15. The multi-polarization antenna array module according to claim 14, further comprising a cover, for covering the case.

16. The multi-polarization antenna array module according to claim 14, further comprising a first reflecting plate, a second reflecting plate, a third reflecting plate, and a fourth reflecting plate.

17. The multi-polarization antenna array module according to claim 16, wherein the four reflecting plates use a metal material.

18. The multi-polarization antenna array module according to claim 16, wherein each of the antennas and each of the reflecting plates are fixed on the case by a plurality of support members.

19. The multi-polarization antenna array module according to claim 13, wherein when the external signal is input to a first input port of the first Butler matrix, the polarization direction of the electromagnetic pattern generated by the antenna array is 45°, and a deflection angle is −10°, when the external signal is input to a second input port of the first Butler matrix, the polarization direction of the electromagnetic pattern generated by the antenna array is 45°, and the deflection angle is +30°, when the external signal is input to a third input port of the first Butler matrix, the polarization direction of the electromagnetic pattern generated by the antenna array is 45°, and the deflection angle is −30°, and when the external signal is input to a fourth input port of the first Butler matrix, the polarization direction of the electromagnetic pattern generated by the antenna array is 45°, and the deflection angle is 10°.

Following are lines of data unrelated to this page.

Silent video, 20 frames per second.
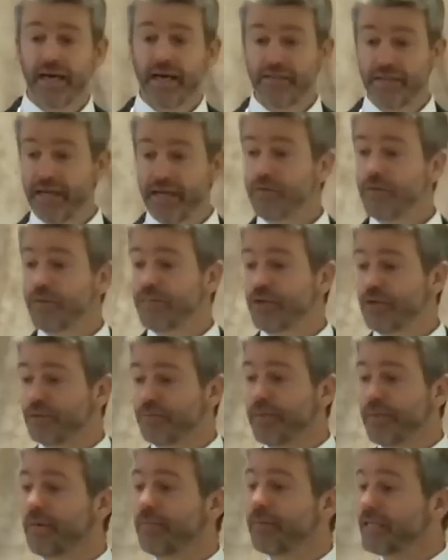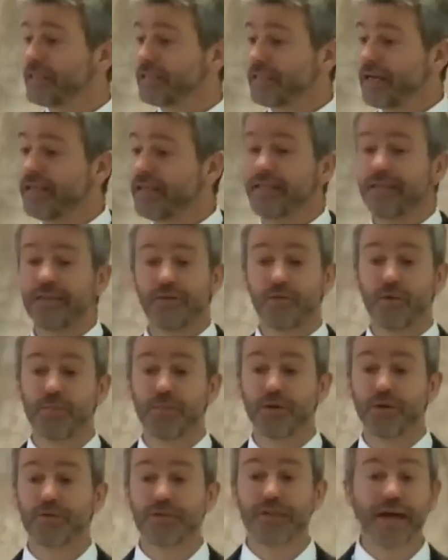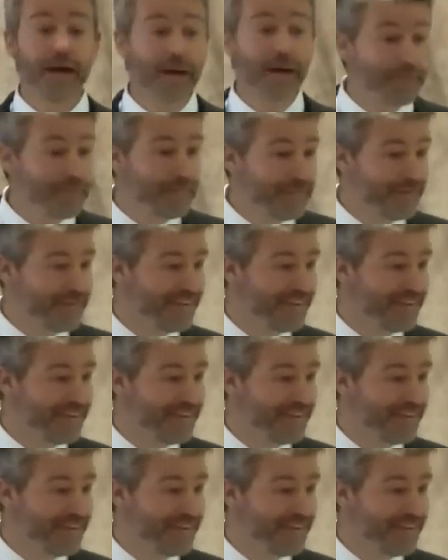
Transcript: And they rebuked me because I didn't rebuke them.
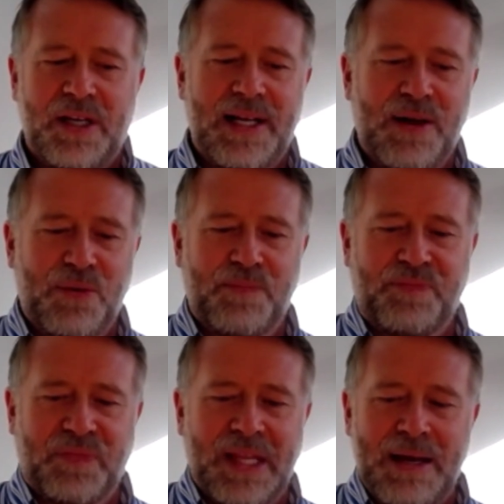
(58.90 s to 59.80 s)
Now,
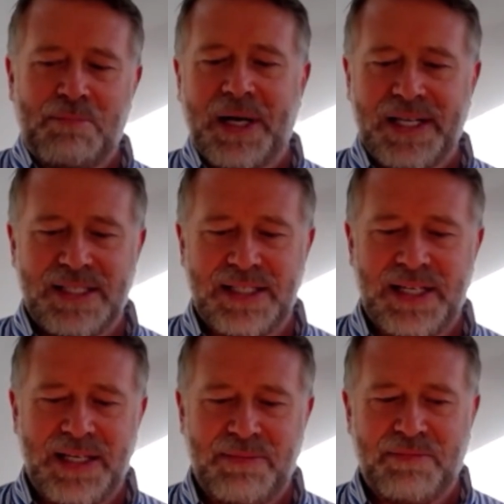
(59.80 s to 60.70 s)
that might
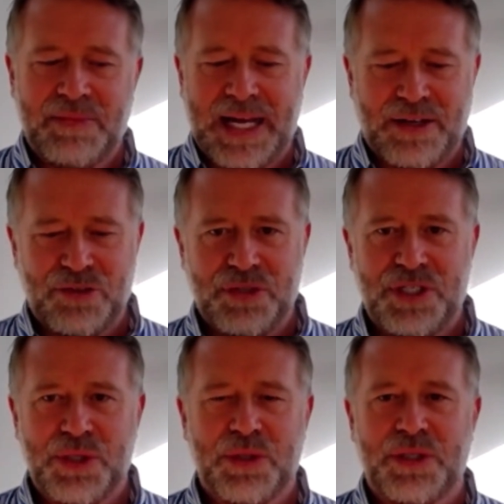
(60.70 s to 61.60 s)
seem
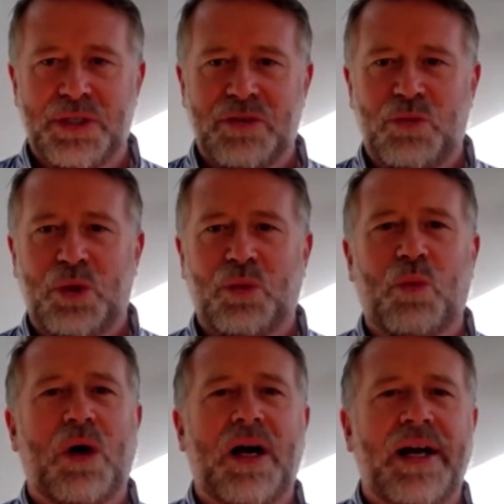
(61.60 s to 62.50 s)
counterintuitive. Well,
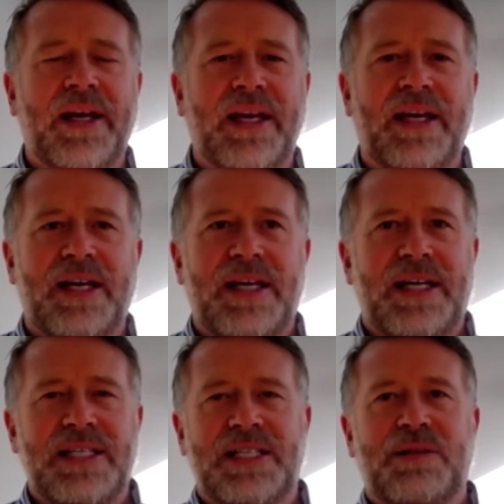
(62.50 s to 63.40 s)
why
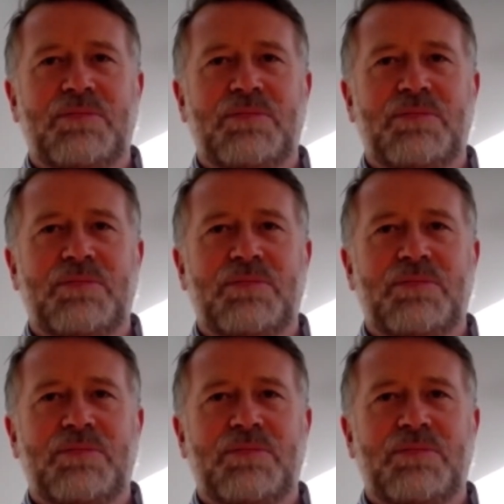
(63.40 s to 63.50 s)
is it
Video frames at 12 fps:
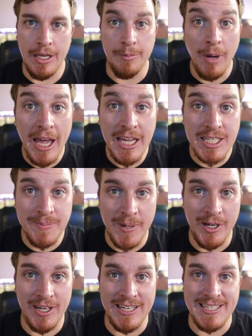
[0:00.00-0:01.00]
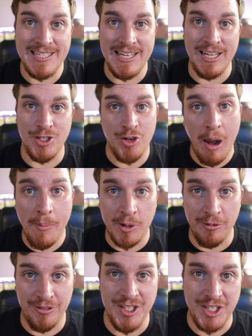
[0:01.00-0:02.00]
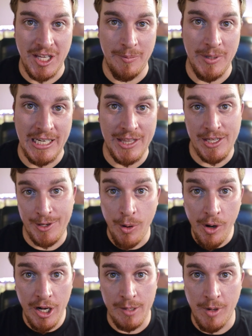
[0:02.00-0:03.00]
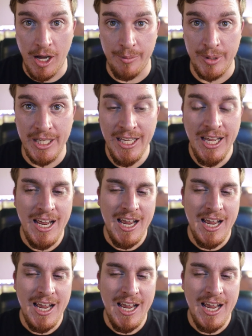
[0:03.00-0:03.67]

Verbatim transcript: in my experience in tropical fish keeping and the aquarium hobby,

20. The multi-polarization antenna array module according to claim 13, wherein when the external signal is input to a first input port of the second Butler matrix, the polarization direction of the electromagnetic pattern generated by the antenna array is −45°, and a deflection angle is −10°, when the external signal is input to a second input port of the second Butler matrix, the polarization direction of the electromagnetic pattern generated by the antenna array is −45°, and the deflection angle is +30°, when the external signal is input to a third input port of the second Butler matrix, the polarization direction of the electromagnetic pattern generated by the antenna array is −45°, and the deflection angle is −30°, and when the external signal is input to a fourth input port of the second Butler matrix, the polarization direction of the electromagnetic pattern generated by the antenna array is −45°, and the deflection angle is 10°.

21. The multi-polarization antenna array module according to claim 13, wherein when the external signal is input to a first input port of the third Butler matrix, the polarization direction of the electromagnetic pattern generated by the antenna array is an angle except for −45° or 45°, and a deflection angle is −10°, when the external signal is input to a second input port of the third Butler matrix, the polarization direction of the electromagnetic pattern generated by the antenna array is an angle except for −45° or 45°, and the deflection angle is +30°, when the external signal is input to a third input port of the third Butler matrix, the polarization direction of the electromagnetic pattern generated by the antenna array is an angle except for −45° or 45°, and the deflection angle is −30°, and when the external signal is input to a fourth input port of the third Butler matrix, the polarization direction of the electromagnetic pattern generated by the antenna array is an angle except for −45° or 45°, and the deflection angle is 10°.

22. The multi-polarization antenna array module according to claim 12, wherein the input port is electrically connected to a switcher for being switched by the switcher, such that the antenna array is switched among beam forming of different angles.

23. The multi-polarization antenna array module according to claim 12, wherein a range of an operating frequency of the antenna array is from 2400 MHz to 2500 MHz.